Hence positive deviations within categories (compression) and/or negative deviations between categories (separation) would be CP effects. As is clear from Figure 1, pronounced CP effects occurred for all 6 representations. (Although there may be some trend toward greater magnitude CP effects with the more iconic representations, the scales vary and the relative magnitude is probably not comparable across representations with this methodology.)

Having observed strong CP effects in all representations, our next question was: Why were they there and what, if anything, were they for? To examine this more closely we first hypothesized that CP effects may arise as a consequence of compressing the input data into a smaller number of hidden units, so we re-ran the nets with hidden units varying in number from 2 - 12, predicting that the CP effect would diminish with more units. We also thought that whereas a small number of hidden units may give rise to global representations, a large number would allow local ones to form. The prediction was that the global representations would show more of a CP effect.

The categorization task turned out to be very difficult to learn with only 2 hidden units; most nets did not succeed even after a very large number of training trials.

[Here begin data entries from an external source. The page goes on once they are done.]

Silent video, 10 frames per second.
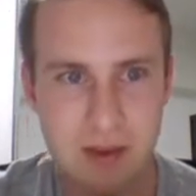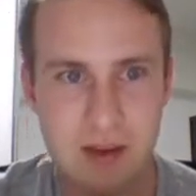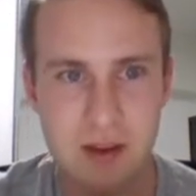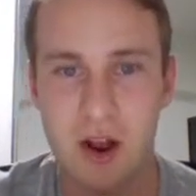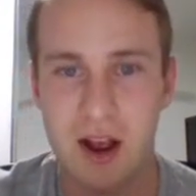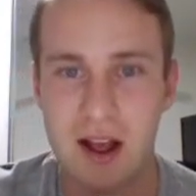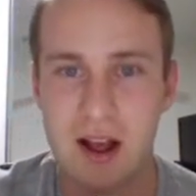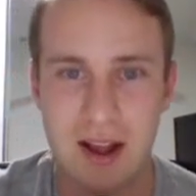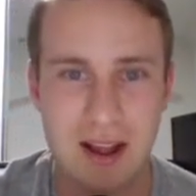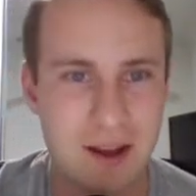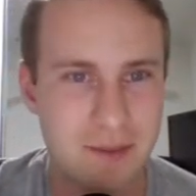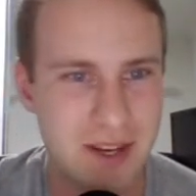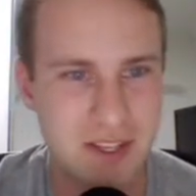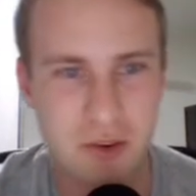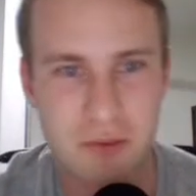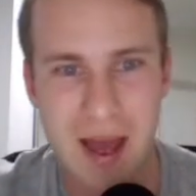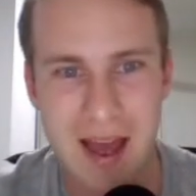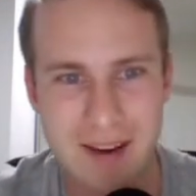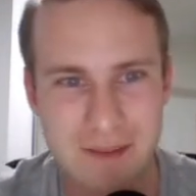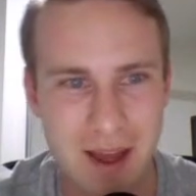I can't be too
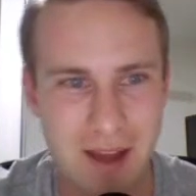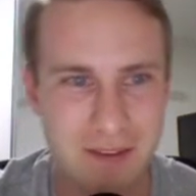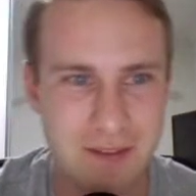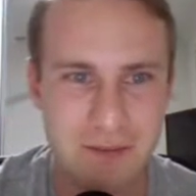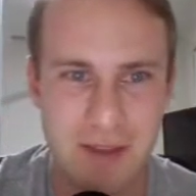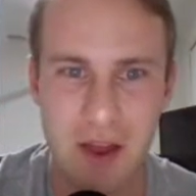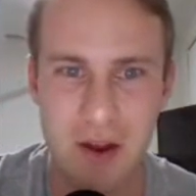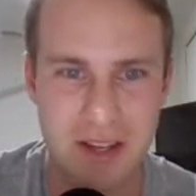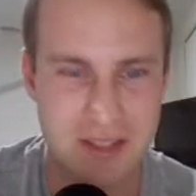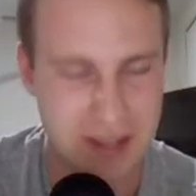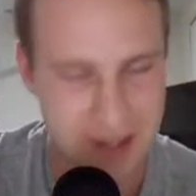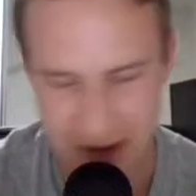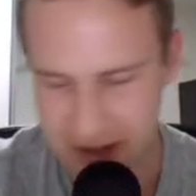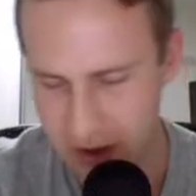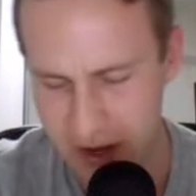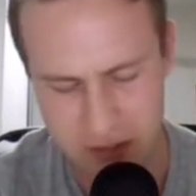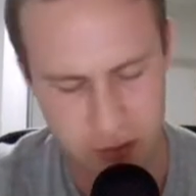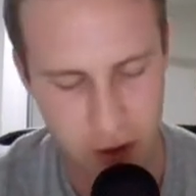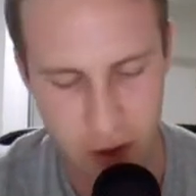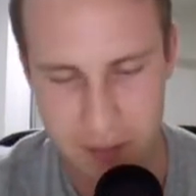mad about their earnings. These earnings
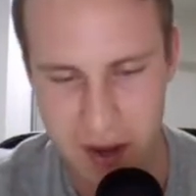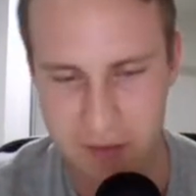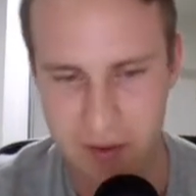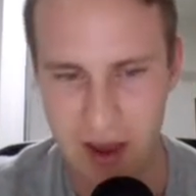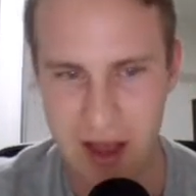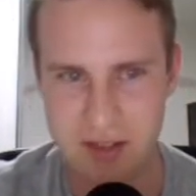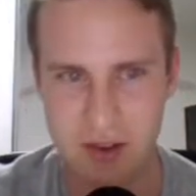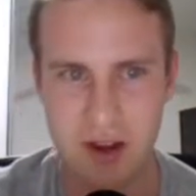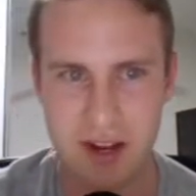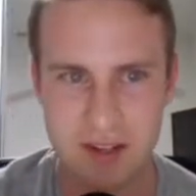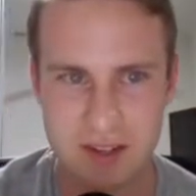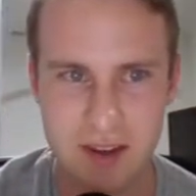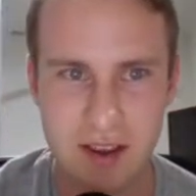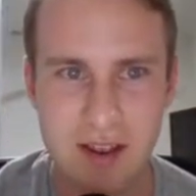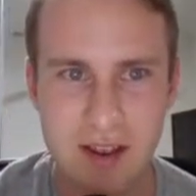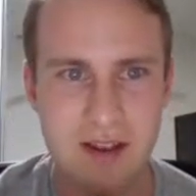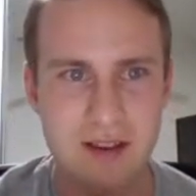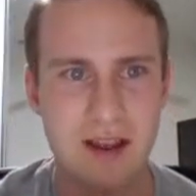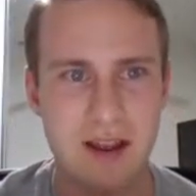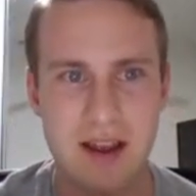were a lot better than the last earnings.
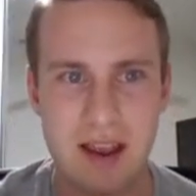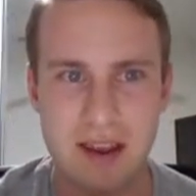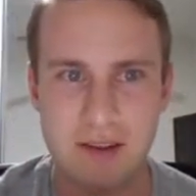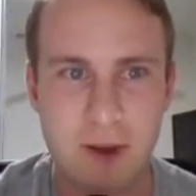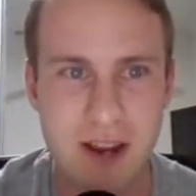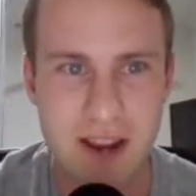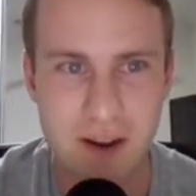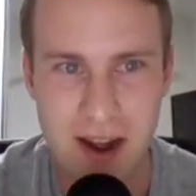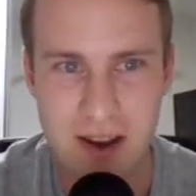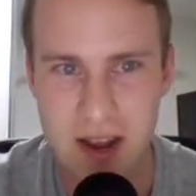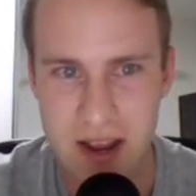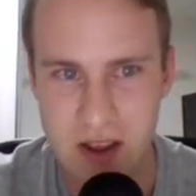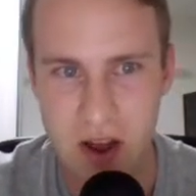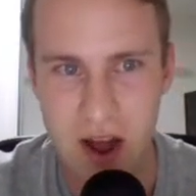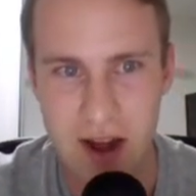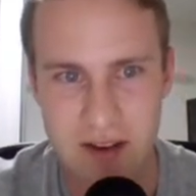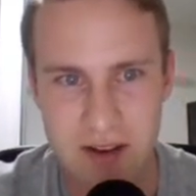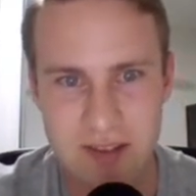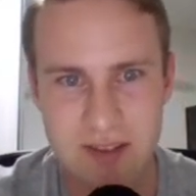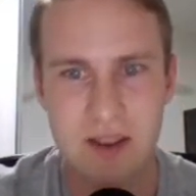They reiterated their
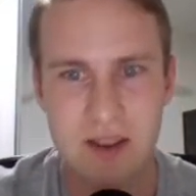guidance,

With 3 there was CP just as there had been with the 4-hidden-unit nets in Figure 1, and CP continued to be present even when the number of hidden units was increased to 12, exceeding the number of input units. So CP is not merely a consequence of compression. With more hidden units, however, there was more overall separation and less compression in all directions superimposed on the CP effect, both within and between categories.

The next hypothesis was that CP might arise gradually after the first point of separation in the task, as the net overlearned to more extreme values. However, when we trained nets just to the first epsilon of separation and checked for CP, we found the CP pattern was already there then, smaller than in Figure 1, but present.

Another test was whether CP might be an artifact of using the same net, with reloaded weights, to do the auto-association as well as the auto-association-plus-categorization. Now, in some respects this seems the natural thing to do: After all, we are the same systems that do discrimination as well as categorization. So although it was a bit like comparing apples and oranges (or at least like making between-subject rather than within-subject comparisons, we also compared performance averaged over many nets for auto-association alone with performance averaged over many other, independent nets, for auto-association-plus-categorization. Here too, although the effect was much weaker and not present in all representations, there was still evidence of a CP effect.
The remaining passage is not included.